Tuesday, 7 May 2013

Cameron’s Dunderheaded Diplomacy


Is David Cameron the world’s worst diplomat? His massive falling-out with the Chinese suggests he may well be. Britain does big business with China, and is keen to do more, and is politically friendly with China, which is sensible given that vast nation’s expanding global clout.

Yet Cameron seems happy to jeopardise all that for a photo op with Tibet’s spiritual leader and thorn in Beijing’s side, the Dalai Lama. Cameron has made himself persona non grata in Chinese political circles, and has potentially imperilled millions of pounds worth of Chinese investment in Britain, all for a snap of himself cosying up to every Western liberal’s favourite giggling monk. Has there ever been a PM so incapable of taking the long view and so hooked on making a fleeting PR splash over tactfully pursuing Britain’s best economic and national interests?

The Cam-China bust-up exposes the extreme short-termism of the spin-obsessed Cameron clique. Diplomacy, the art of managing international relations, requires thoughtfulness, discretion, tact and favour, yet the clumsy Cameron bunch, more schooled in spin-doctoring than statesmanship, have none of those skills. So despite repeated requests from the Chinese not to meet with the Dalai Lama – whom Beijing views, rightly or wrongly, as a threat to its national security – Cameron went ahead and met with him anyway, at St Paul’s Cathedral in May last year.

And now China is giving Cam the cold shoulder. Plans for Cameron to visit China have been put on hold. The Chinese have made veiled threats about withholding humungous amounts of investment in Britain. I hope Cameron thinks his half-hour hangout with a man who makes Deepak Chopra seem profound by comparison was worth this possible refreezing of Anglo-Sino relations.

Some will say it’s good that Cameron is sticking it to the Chinaman, signalling his preference for Tibetan human rights over Chinese cash by rebelliously meeting with the Dalai Lama. Do me a favour. That’s like sending a fly to take down a hippopotamus. Britain is hilariously insignificant in the international scheme of things, particularly vis-a-vis China.
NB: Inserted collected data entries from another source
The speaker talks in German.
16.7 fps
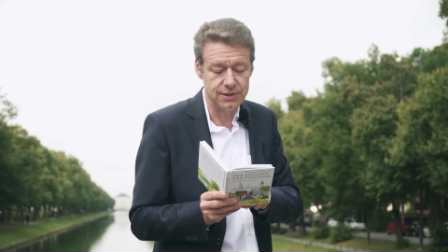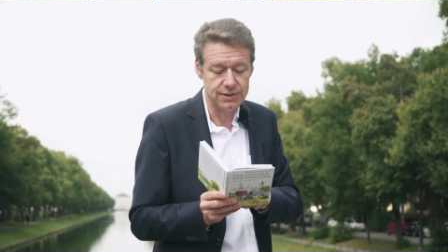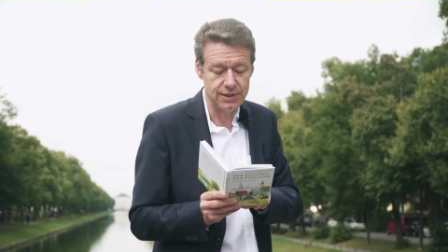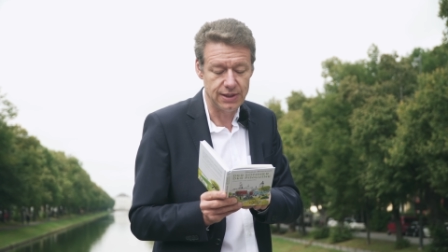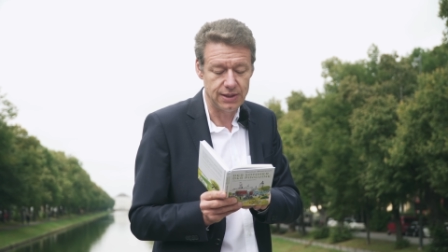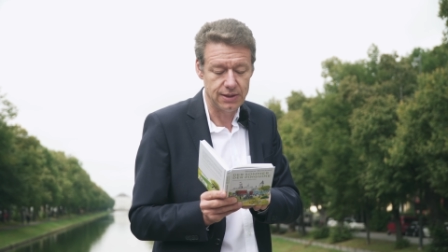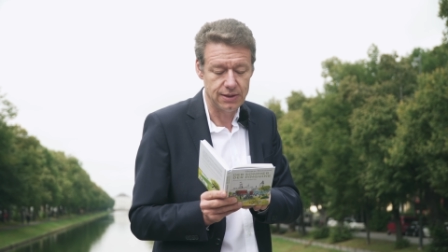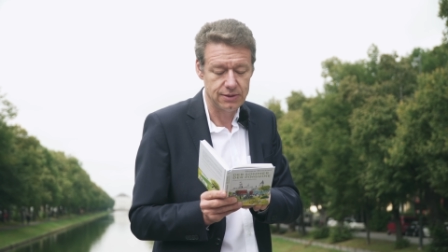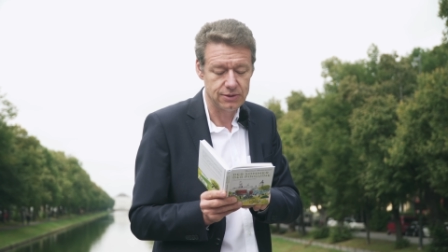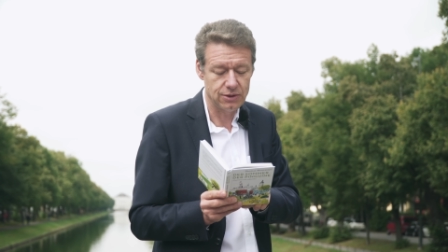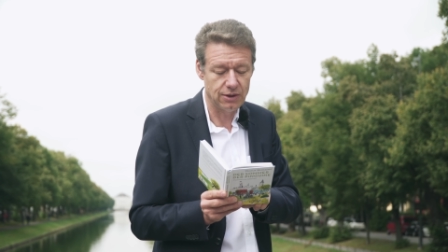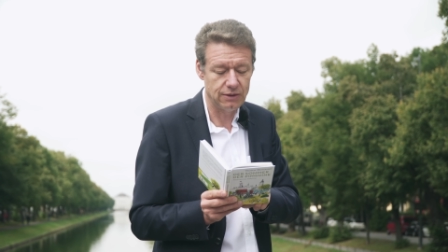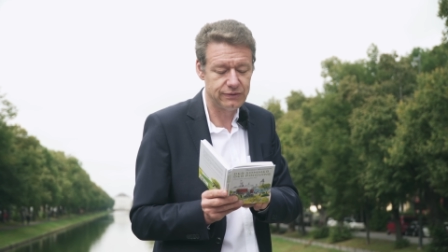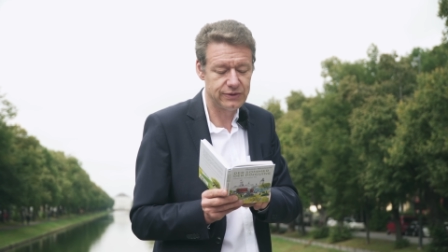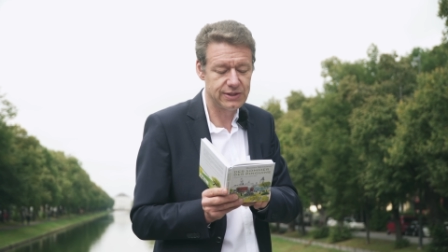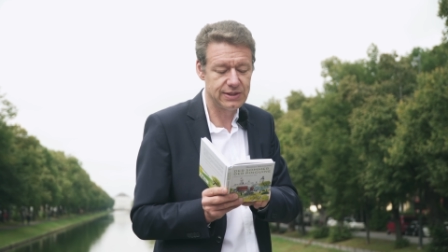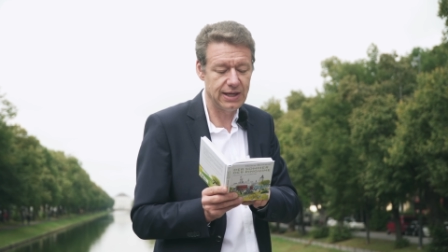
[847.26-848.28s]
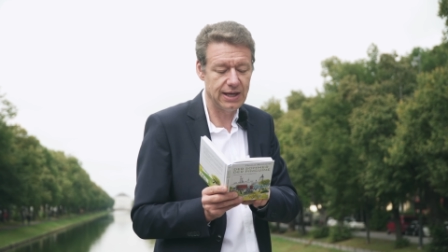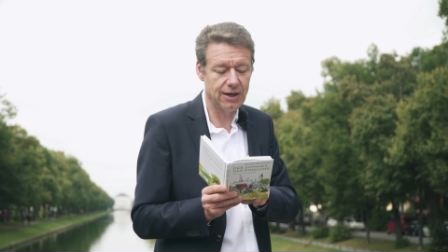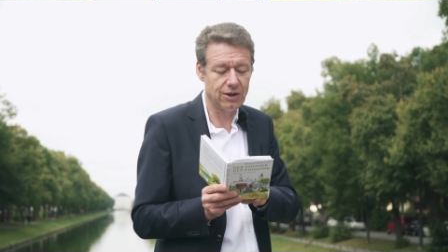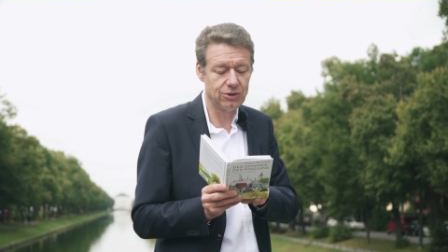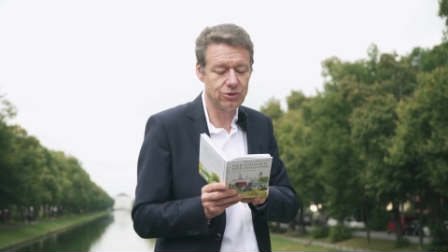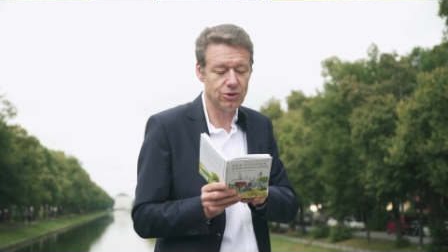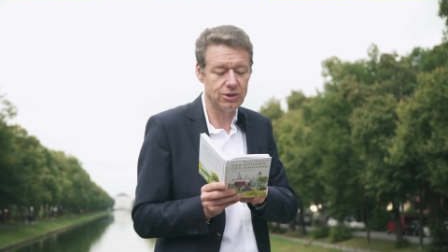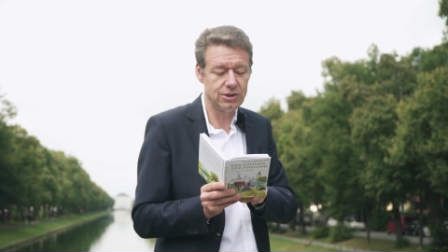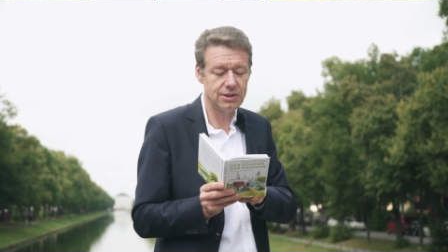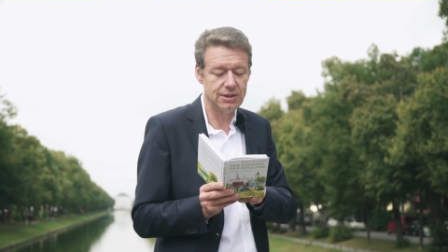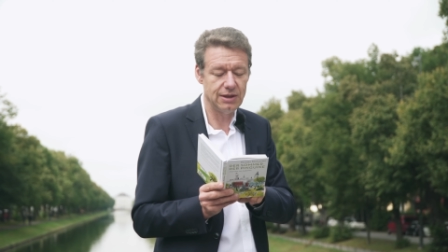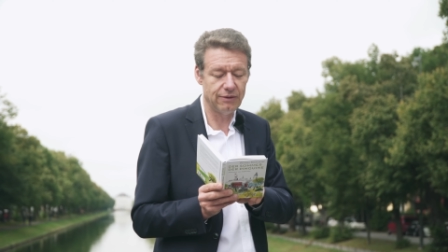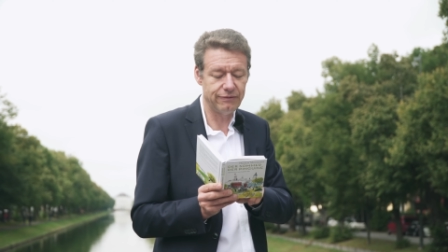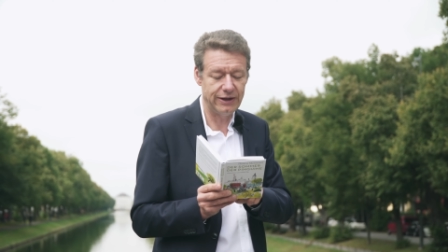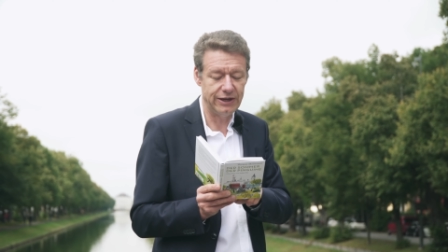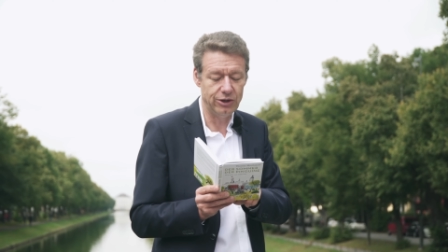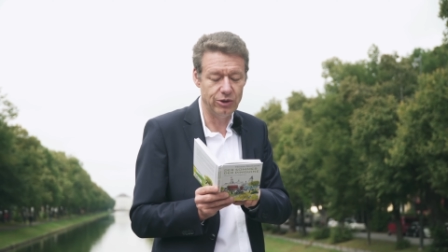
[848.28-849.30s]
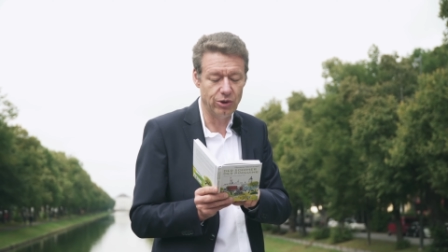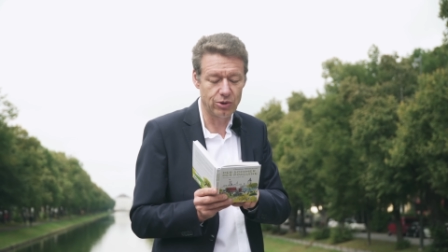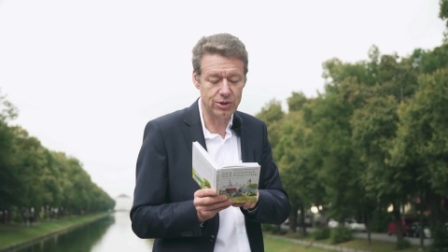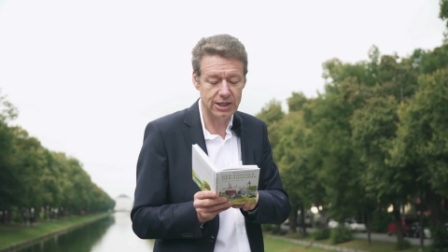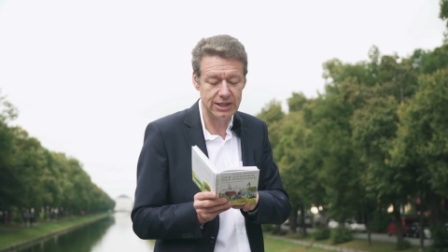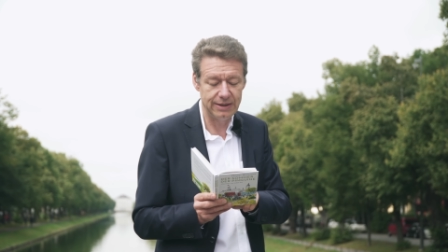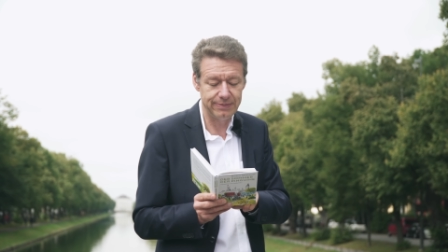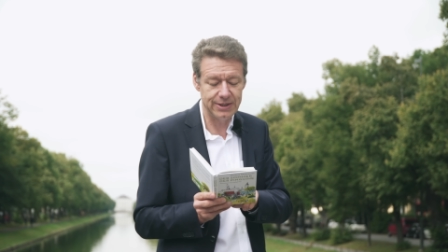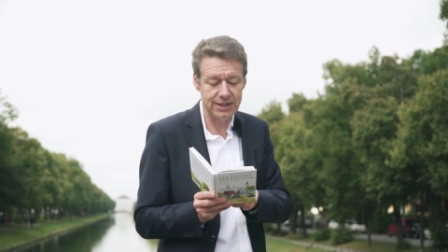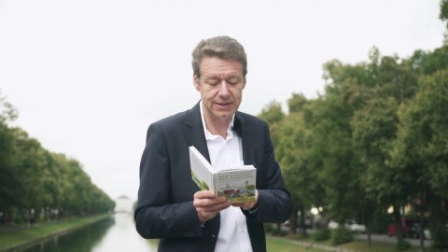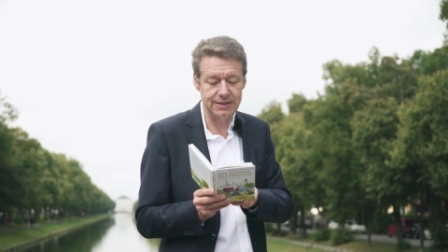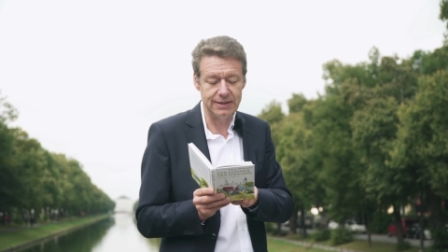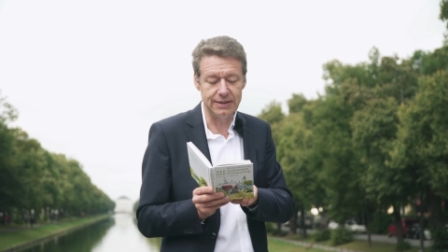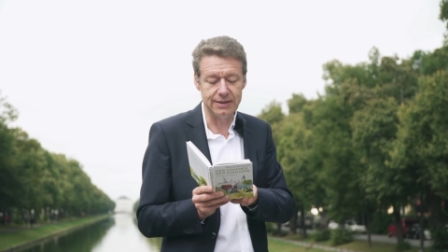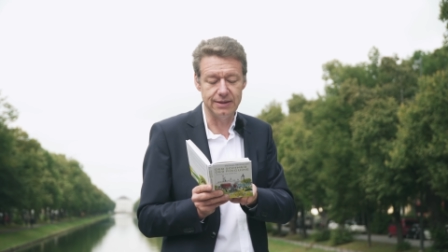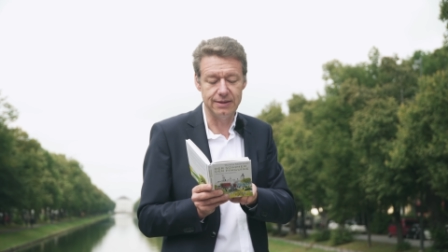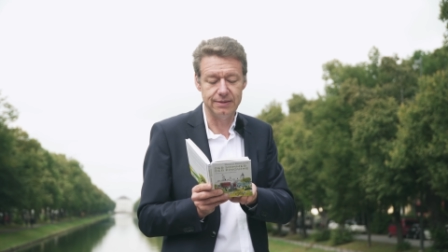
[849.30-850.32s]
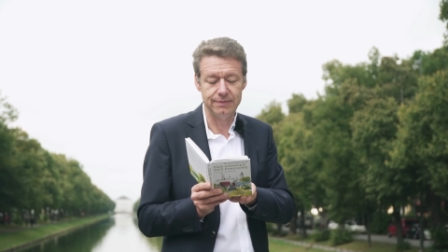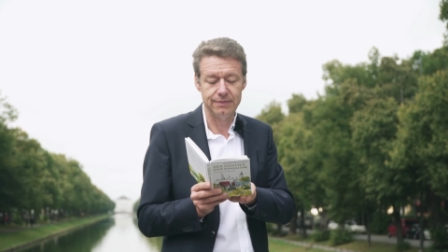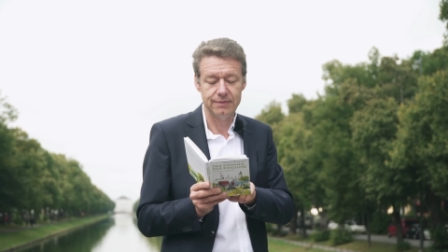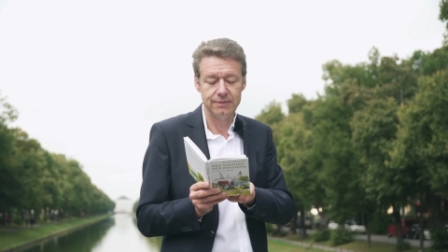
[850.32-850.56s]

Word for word: Sie sich, seufzte er und deutete auf einen Hocker neben der Theke.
Even if Cameron did make a conscious decision to have a subtle pop at China’s human rights record by chinwagging with the Dalai Lama (which I think is a far too generous reading of his Lama love-in publicity stunt), the fact that he and his minions failed to predict what the consequences of the meeting might be again speaks volumes about their extreme diplomatic immaturity.

Diplomacy is about working out what your nation needs, pursuing it in the most tactful way possible, and being always conscious of the potential side-effects of your behaviour and statements; the Cameroons, blinkered by spin, who can’t see beyond tomorrow’s newspaper headlines, much less into next year, are utterly incapable of such futurology.

The real reason Cameron met the Dalai Lama is because he likes nothing better than a photo op that demonstrates how with-it and sensitive he is. Whether he’s hanging out with huskies, hugging a hoodie, or loving a Lama, Cameron’s concern is always: “Will this get me on the front pages of tomorrow’s papers? Maybe even a nice little write-up in the usually hostile Guardian?”

For many a Western leader, rubbing shoulders with the Dalai Lama has become a short-cut to the moral highground. Being snapped in the company of this robed spouter of dimestore philosophy is the surest way to show you are Good. The Dalai Lama might be one of the daftest characters in international affairs (a humble monk who once did an advert for Apple and guest-edited Vogue), not to mention one of the most un-PC (he describes gay sex as “unnatural”), yet political bigwigs queue up to metaphorically touch his hem in the hope that some of the unquestioned adulation he enjoys in latte-sipping circles in the West will rub off on them. That is what Cameron wanted, and damn (or rather don’t even think about) the consequences.

No one has benefitted from Cameron’s chilling with the Lama. Not Cameron’s government, which is now being snubbed by a superpower. Not Britain more broadly, which could lose a key source of foreign investment. And not Tibetans, either, as it happens. The tendency of Cameron and others in the West to bow before the Dalai Lama as the unquestioned representative of everything Tibetan is actually stunting the development of a serious, grown-up Tibetan politics.

In the words of one expert on Tibetan affairs, our treatment of the Dalai Lama as Tibet's "ultimate spiritual authority" is "holding back the political process of democratisation [in Tibetan circles]”, since “the assumption that he occupies the correct moral ground from a spiritual perspective means that any challenge to his political authority may be interpreted as anti-religious”. Enraging the Chinese, patronising Tibetans, isolating Britain… it’s all in a day’s work for Cameron’s dunderheaded diplomacy.